- ASSIGNMENT -
Repeat the records exactly, minus the pictures.

- RECORD EXCERPTS -
BEGIN
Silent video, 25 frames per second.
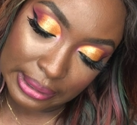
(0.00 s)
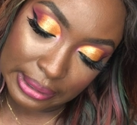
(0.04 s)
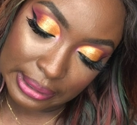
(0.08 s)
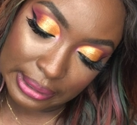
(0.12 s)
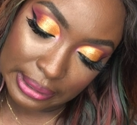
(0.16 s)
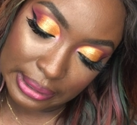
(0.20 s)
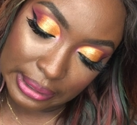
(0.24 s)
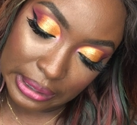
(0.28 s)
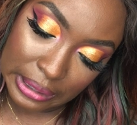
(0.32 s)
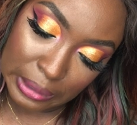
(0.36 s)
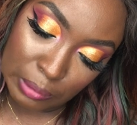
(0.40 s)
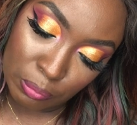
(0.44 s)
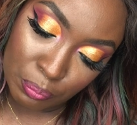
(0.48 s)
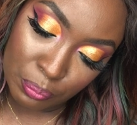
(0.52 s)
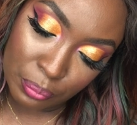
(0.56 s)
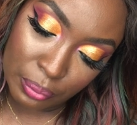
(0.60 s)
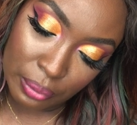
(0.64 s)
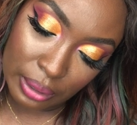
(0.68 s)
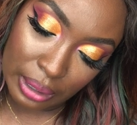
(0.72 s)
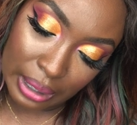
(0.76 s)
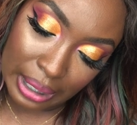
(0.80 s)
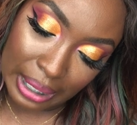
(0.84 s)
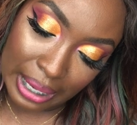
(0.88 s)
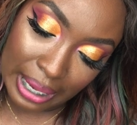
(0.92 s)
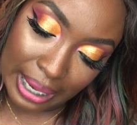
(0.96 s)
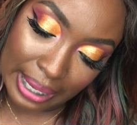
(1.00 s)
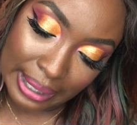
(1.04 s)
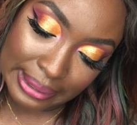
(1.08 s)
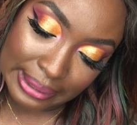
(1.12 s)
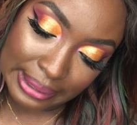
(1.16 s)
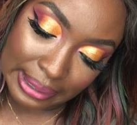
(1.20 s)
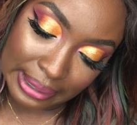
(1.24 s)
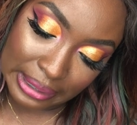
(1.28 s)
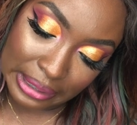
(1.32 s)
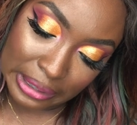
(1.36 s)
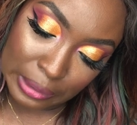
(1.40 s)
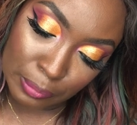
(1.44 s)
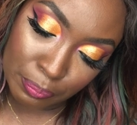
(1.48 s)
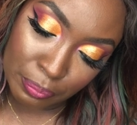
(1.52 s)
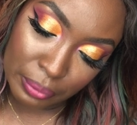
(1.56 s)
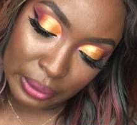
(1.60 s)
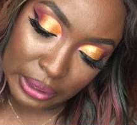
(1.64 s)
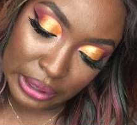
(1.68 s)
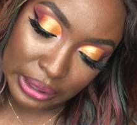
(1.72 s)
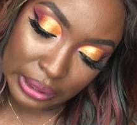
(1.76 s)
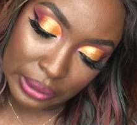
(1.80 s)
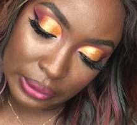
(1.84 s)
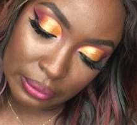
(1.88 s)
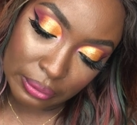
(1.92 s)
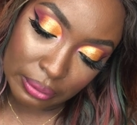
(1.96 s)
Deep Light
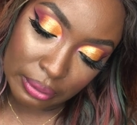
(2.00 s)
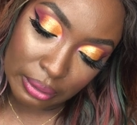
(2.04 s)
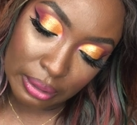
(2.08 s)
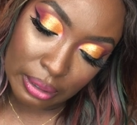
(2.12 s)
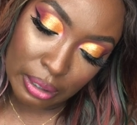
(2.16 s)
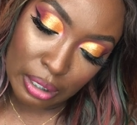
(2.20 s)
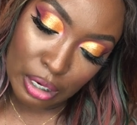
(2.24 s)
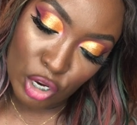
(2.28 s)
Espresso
END
- RESPONSE FOR THIS EXERCISE -
Silent video, 25 frames per second.
(0.00 s)
(0.04 s)
(0.08 s)
(0.12 s)
(0.16 s)
(0.20 s)
(0.24 s)
(0.28 s)
(0.32 s)
(0.36 s)
(0.40 s)
(0.44 s)
(0.48 s)
(0.52 s)
(0.56 s)
(0.60 s)
(0.64 s)
(0.68 s)
(0.72 s)
(0.76 s)
(0.80 s)
(0.84 s)
(0.88 s)
(0.92 s)
(0.96 s)
(1.00 s)
(1.04 s)
(1.08 s)
(1.12 s)
(1.16 s)
(1.20 s)
(1.24 s)
(1.28 s)
(1.32 s)
(1.36 s)
(1.40 s)
(1.44 s)
(1.48 s)
(1.52 s)
(1.56 s)
(1.60 s)
(1.64 s)
(1.68 s)
(1.72 s)
(1.76 s)
(1.80 s)
(1.84 s)
(1.88 s)
(1.92 s)
(1.96 s)
Deep Light
(2.00 s)
(2.04 s)
(2.08 s)
(2.12 s)
(2.16 s)
(2.20 s)
(2.24 s)
(2.28 s)
Espresso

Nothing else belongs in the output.